■ Required work:
Word for word, restate the entries below and exclude every image.

[Saved entries]

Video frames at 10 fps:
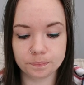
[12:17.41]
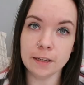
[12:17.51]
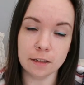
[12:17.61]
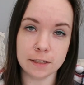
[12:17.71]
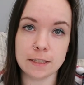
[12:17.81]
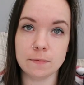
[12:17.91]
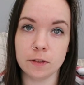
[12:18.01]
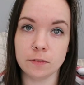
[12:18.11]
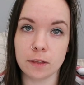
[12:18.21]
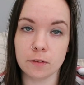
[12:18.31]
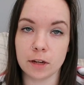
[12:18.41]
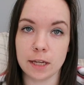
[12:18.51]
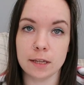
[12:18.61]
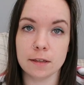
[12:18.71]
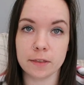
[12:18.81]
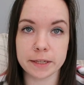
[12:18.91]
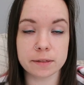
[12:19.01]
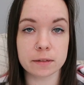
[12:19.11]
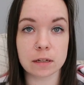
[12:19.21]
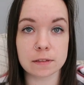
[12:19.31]
In 1953,
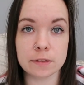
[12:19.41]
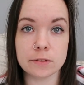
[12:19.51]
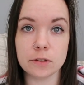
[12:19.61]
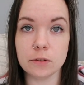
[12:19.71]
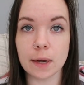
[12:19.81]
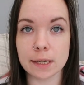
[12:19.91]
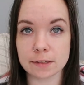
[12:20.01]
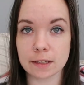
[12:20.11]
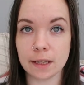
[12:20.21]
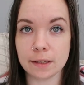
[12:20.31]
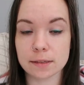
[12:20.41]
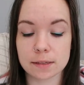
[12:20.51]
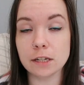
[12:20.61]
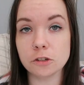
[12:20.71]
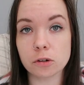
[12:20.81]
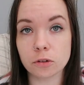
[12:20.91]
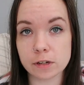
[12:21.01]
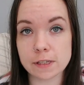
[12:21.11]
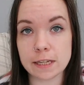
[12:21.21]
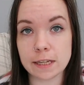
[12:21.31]
things started to escalate and John
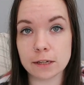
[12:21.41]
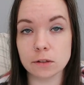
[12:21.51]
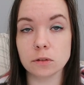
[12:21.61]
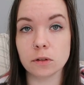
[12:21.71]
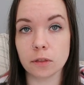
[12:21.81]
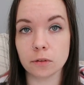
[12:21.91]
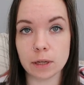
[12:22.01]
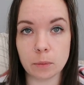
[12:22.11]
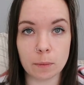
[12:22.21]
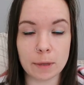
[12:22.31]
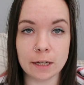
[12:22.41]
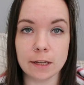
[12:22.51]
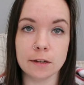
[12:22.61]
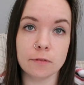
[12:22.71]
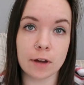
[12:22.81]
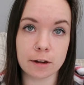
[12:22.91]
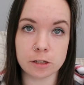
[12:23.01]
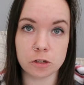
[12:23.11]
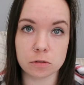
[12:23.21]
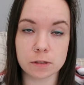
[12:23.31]
Christie killed three women in a
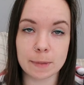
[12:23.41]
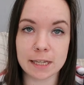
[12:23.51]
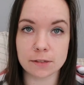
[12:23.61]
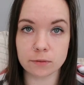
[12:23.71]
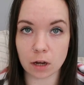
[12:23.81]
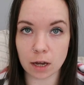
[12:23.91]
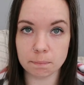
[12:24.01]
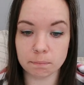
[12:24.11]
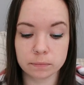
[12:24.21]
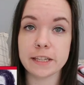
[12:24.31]
very short space of time.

■ Solution for this exercise:
Video frames at 10 fps:
[12:17.41]
[12:17.51]
[12:17.61]
[12:17.71]
[12:17.81]
[12:17.91]
[12:18.01]
[12:18.11]
[12:18.21]
[12:18.31]
[12:18.41]
[12:18.51]
[12:18.61]
[12:18.71]
[12:18.81]
[12:18.91]
[12:19.01]
[12:19.11]
[12:19.21]
[12:19.31]
In 1953,
[12:19.41]
[12:19.51]
[12:19.61]
[12:19.71]
[12:19.81]
[12:19.91]
[12:20.01]
[12:20.11]
[12:20.21]
[12:20.31]
[12:20.41]
[12:20.51]
[12:20.61]
[12:20.71]
[12:20.81]
[12:20.91]
[12:21.01]
[12:21.11]
[12:21.21]
[12:21.31]
things started to escalate and John
[12:21.41]
[12:21.51]
[12:21.61]
[12:21.71]
[12:21.81]
[12:21.91]
[12:22.01]
[12:22.11]
[12:22.21]
[12:22.31]
[12:22.41]
[12:22.51]
[12:22.61]
[12:22.71]
[12:22.81]
[12:22.91]
[12:23.01]
[12:23.11]
[12:23.21]
[12:23.31]
Christie killed three women in a
[12:23.41]
[12:23.51]
[12:23.61]
[12:23.71]
[12:23.81]
[12:23.91]
[12:24.01]
[12:24.11]
[12:24.21]
[12:24.31]
very short space of time.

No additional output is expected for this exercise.